中学校の運動部の最終仕上げとして毎年6月の下旬位から8月の上旬にかけて「中体連」の選抜試合が行われる。各地区の試合を勝ち抜くと最終的には県大会...さらには東海地方3県の東海大会...夢の全国大会となる。
各大会でレギュラーで活躍した生徒に私立高校は目をつける....5教科の学業成績がまあまあ学年の中ぐらいだとすると特待生としてほぼ受験なしで合格とする。成績がよい場合にはなお特待Aとして「入学金・3年間の学費免除」にさえなる。
親は嬉しい...当然だ。
運動熱心な部活が大好きでたまらない生徒には魅力ある制度だ。学費が安くなったり免除にさえなるかもしれないのだから親にとっても有難い。高校側にしてみれば、各中学から部活の優秀な生徒が入学後の部活を頑張ってくれて試合で良い成績を残してくれたら学校の名誉だ。
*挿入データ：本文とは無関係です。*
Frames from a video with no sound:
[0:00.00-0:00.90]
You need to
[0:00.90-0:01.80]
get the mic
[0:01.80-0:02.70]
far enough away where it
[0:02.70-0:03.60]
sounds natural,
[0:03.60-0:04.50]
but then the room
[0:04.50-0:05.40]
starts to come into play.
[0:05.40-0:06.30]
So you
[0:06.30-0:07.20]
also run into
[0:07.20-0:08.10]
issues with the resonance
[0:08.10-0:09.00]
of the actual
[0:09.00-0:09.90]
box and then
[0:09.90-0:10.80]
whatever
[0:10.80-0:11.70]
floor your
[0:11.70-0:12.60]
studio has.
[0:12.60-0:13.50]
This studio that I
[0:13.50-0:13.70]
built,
ただ気をつけたいのはまったくの無料とはならないこと....まず学校別の制服だが私立はカッコよく+可愛い..点を追及してデザインされているし、ワイシャツや靴下まで指定店以外での購入を認めない場合がほとんどだ。学校の指定通りに購入したら20万円近かったという話も聞く。他には体操着とか入学時までに揃えなくてはならない物品がバカにならない。修学旅行は私立の場合ハワイかカナダ...オーストラリアでその費用を積み立てて行くことになるが、特待Aでも免除ではない。
あとひとつ気になるのが...入学後の指定部活をやめられないこと。これはその条件で入学を認められたのだから当然のことだ。イジメがあろうと槍が降ろうとやめてはならない。
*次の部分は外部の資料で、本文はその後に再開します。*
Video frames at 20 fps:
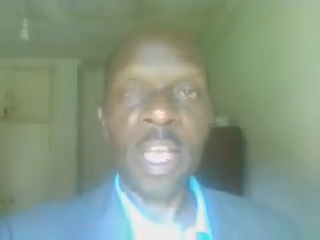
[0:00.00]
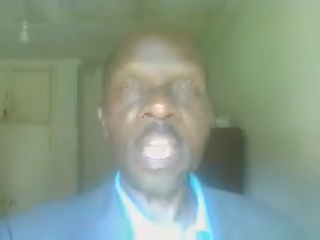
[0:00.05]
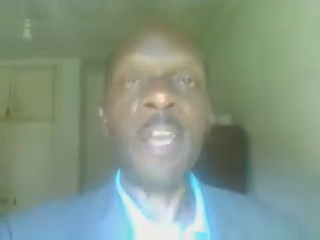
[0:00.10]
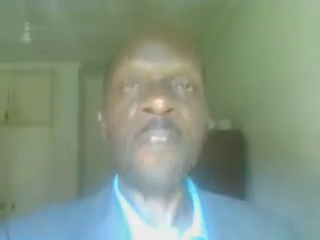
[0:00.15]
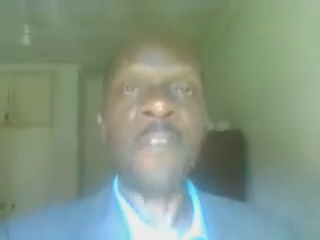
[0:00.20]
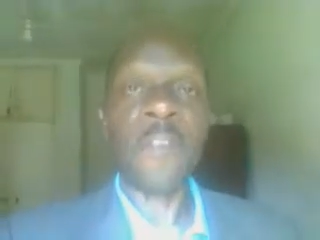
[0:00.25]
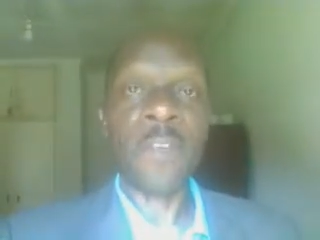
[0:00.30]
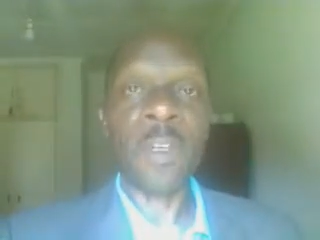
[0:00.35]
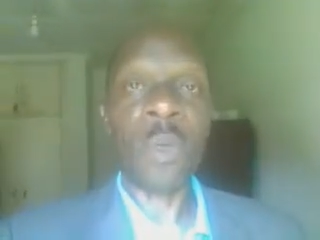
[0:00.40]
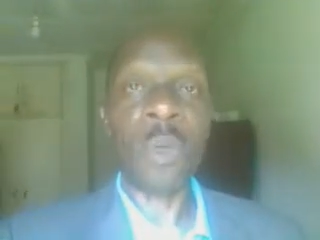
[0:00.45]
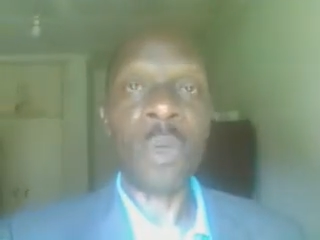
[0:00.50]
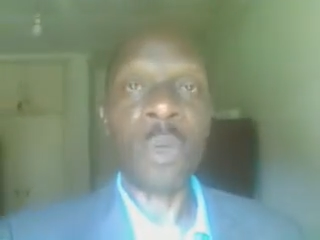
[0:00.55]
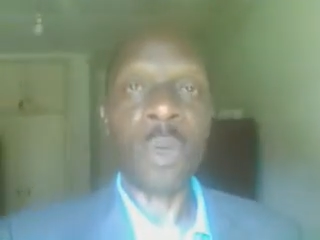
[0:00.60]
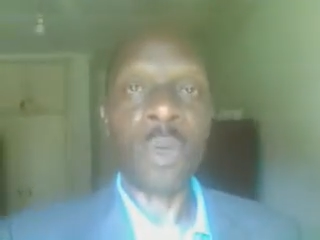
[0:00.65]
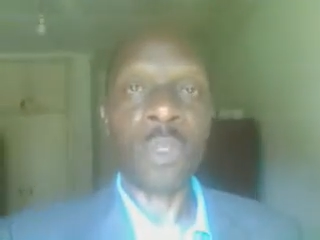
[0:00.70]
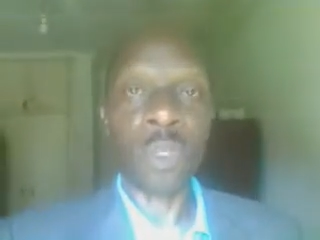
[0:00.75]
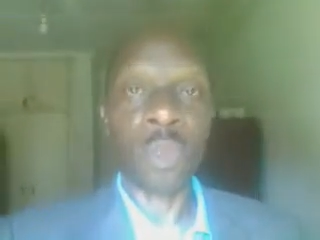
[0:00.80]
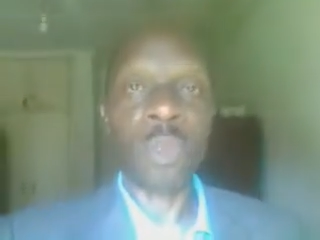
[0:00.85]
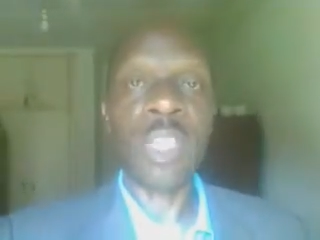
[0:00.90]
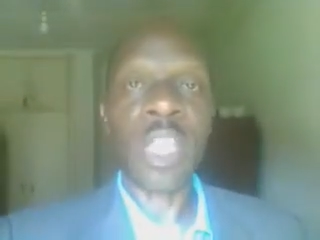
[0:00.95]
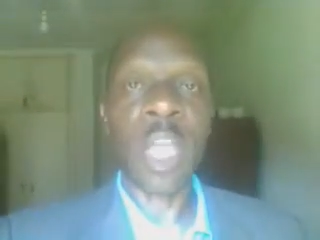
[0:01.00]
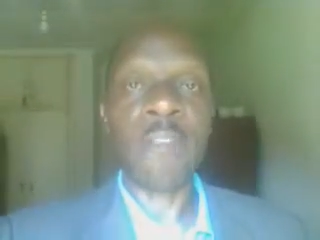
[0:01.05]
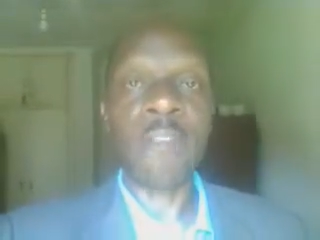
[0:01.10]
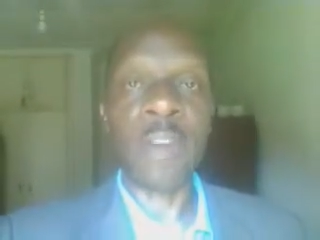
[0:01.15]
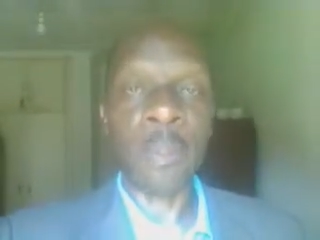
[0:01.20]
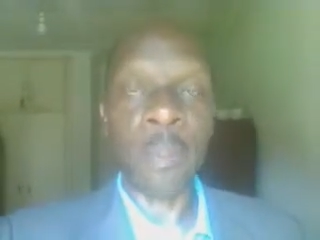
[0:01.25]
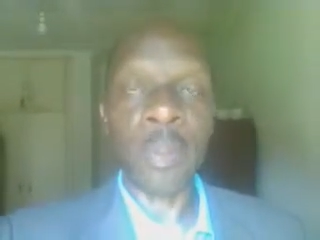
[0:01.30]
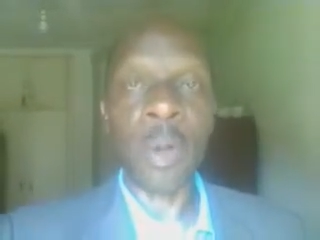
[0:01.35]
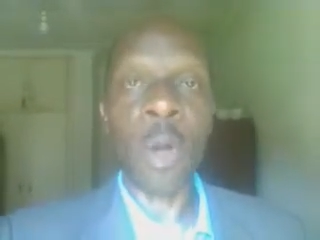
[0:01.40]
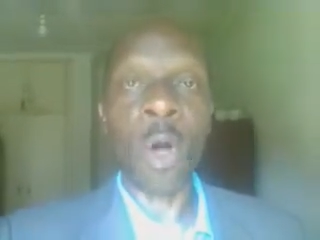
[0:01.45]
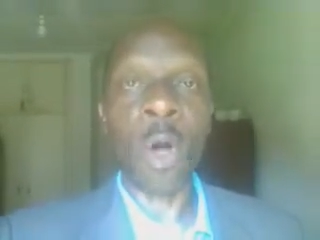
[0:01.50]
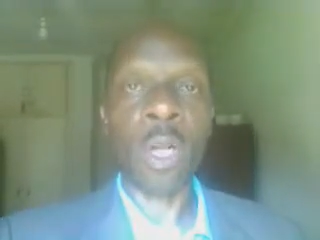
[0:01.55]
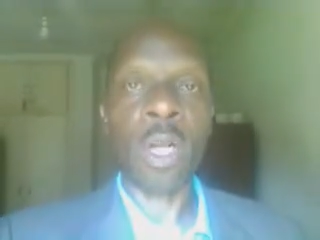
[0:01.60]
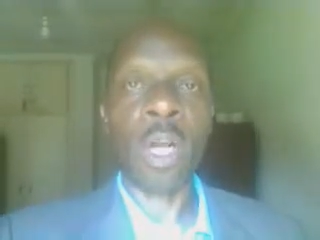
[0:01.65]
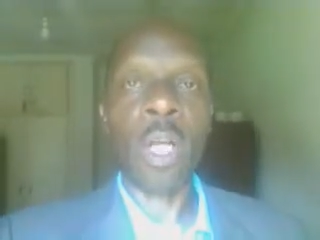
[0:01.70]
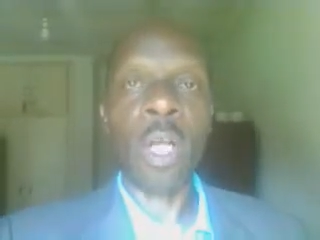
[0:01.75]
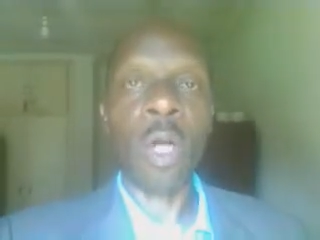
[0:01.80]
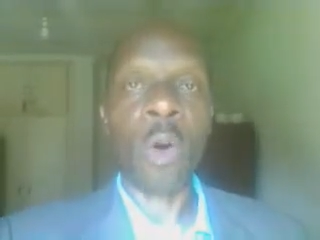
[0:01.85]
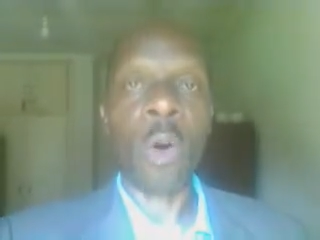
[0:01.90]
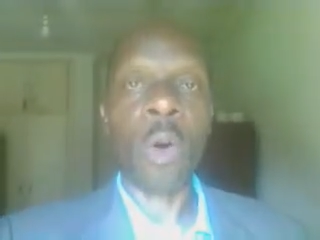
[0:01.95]
If you do not have a
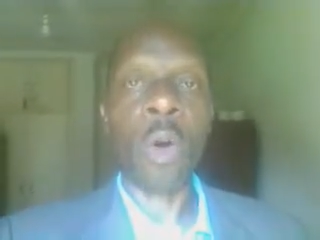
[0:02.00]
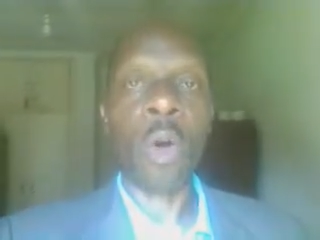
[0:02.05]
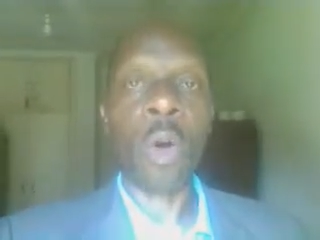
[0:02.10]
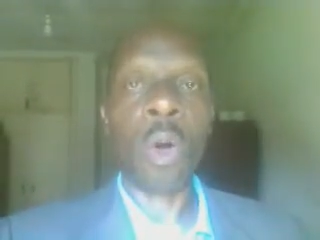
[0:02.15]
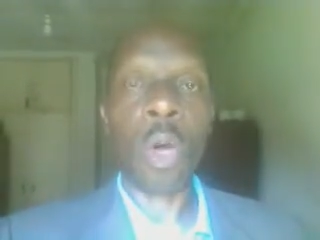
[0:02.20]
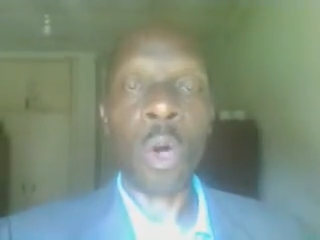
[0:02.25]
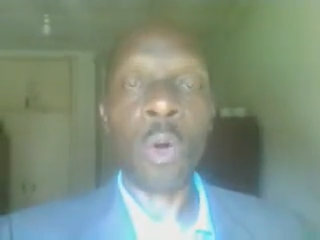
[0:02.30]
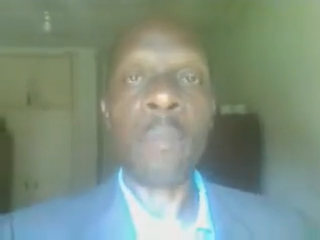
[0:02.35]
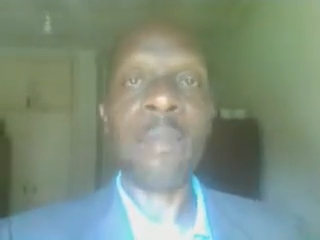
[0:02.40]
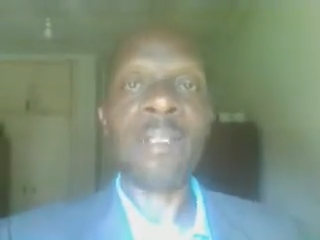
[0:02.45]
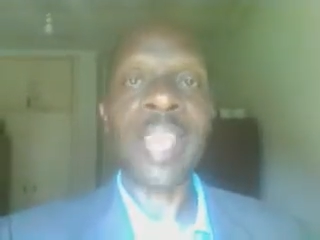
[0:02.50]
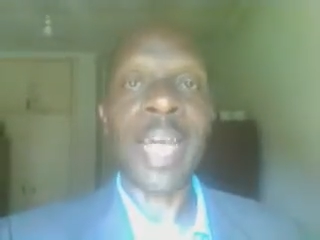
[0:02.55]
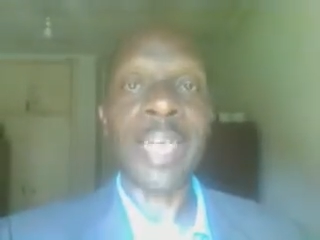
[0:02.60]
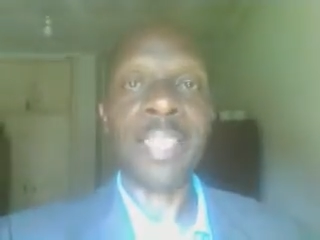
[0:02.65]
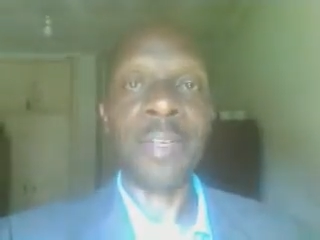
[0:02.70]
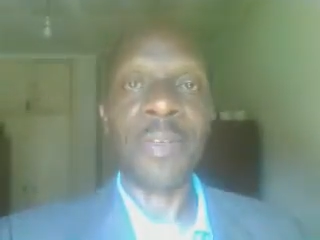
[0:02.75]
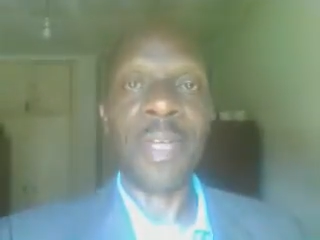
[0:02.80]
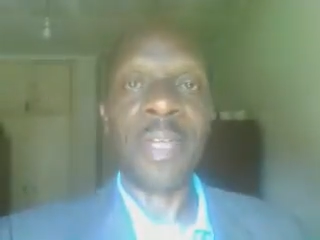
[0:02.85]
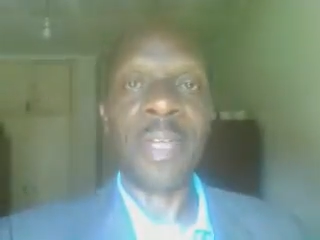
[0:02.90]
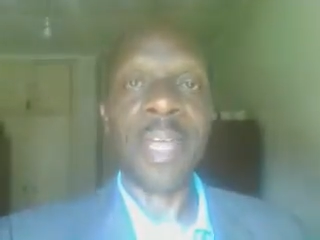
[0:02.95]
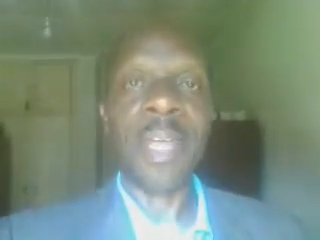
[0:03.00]
blog or a website,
大きなケガをしてその部活をやめなければならなくなったら免除した学費の支払いを請求されたとも聞いた。
三島や沼津に自宅がある生徒は本当に運がよいと思う....伊東の場合どうなるか。
部活の朝練に間に合うために毎朝4時に起きる。バスもないから親に駅までクルマで送ってもらわなければならない。帰りは帰りで、授業後に部活を終えてJR東海で熱海まで。熱海からまた伊東線に乗り換えて帰ってくる....また親に駅まで迎えに来てもらい帰宅。
帰宅時間は早くて9時..10時である。
遅い夕食。入浴。
何時になるか....宿題+予習は大丈夫か?....3年後に大学進学するのか?
5時間の睡眠時間があるだろうか。また明日は午前4時に起きないと....
これが3年間繰り返される。
伊東からの私立スポーツ推薦の特待生はこの現実を3年間乗り越える。体調不調もあるだろう....中間・期末の試験だってある。
これを乗り越えて無事に卒業していく生徒を私は偉いと思う。生徒の部活と学びを支えたご父兄には深く感謝したい。
私は伊東の地域に埋没するように私塾続けて来た....そこからつくづく思うことがある。
高校進学は良い。本当に良かった....めでたい。
では3年後にどうするのだろう?
「大学進学か...就職か?」
「それは本人次第ですよ....」で本当に良いのか?
保護者として、親としてあまりにも無責任ではないか。責任放棄ではないのか?
もうその時には遅い。
高校の3年間を部活に打ち込んでも...それを根拠に採用してくれる会社はない。
学業成績も平均以上で試合成績が納得以上であるならスポーツ系の大学或いは学部に優先的に入学できるかも知れない。「かも...」だ。
そこまで....である。
今の日本では事実を言うとたたかれる。でも仕方ない。
スポーツ・部活で人生を切り開くならそれでよい。でも不可条件として高校はしっかり出ること。遅刻や欠席は事実として記録に残る。
進学できたなら、大学では専攻以外の一般教養科目も全部の単位を取る勉強をしてもらいたい。そういう生徒・学生しか今の世は評価しない。当然だが....
私立高校の利潤のために中3の生徒がいるのではない。ある意味において妥協しつつも自分を大事に未来を冷静に見つめてほしい。
私が心配なのは高校の3年間のあと....あなたはどうするのか?
特待で入学した3年後はどうなるのか...である。
このあとは書きたくない。
親にはわからない......永遠の課題。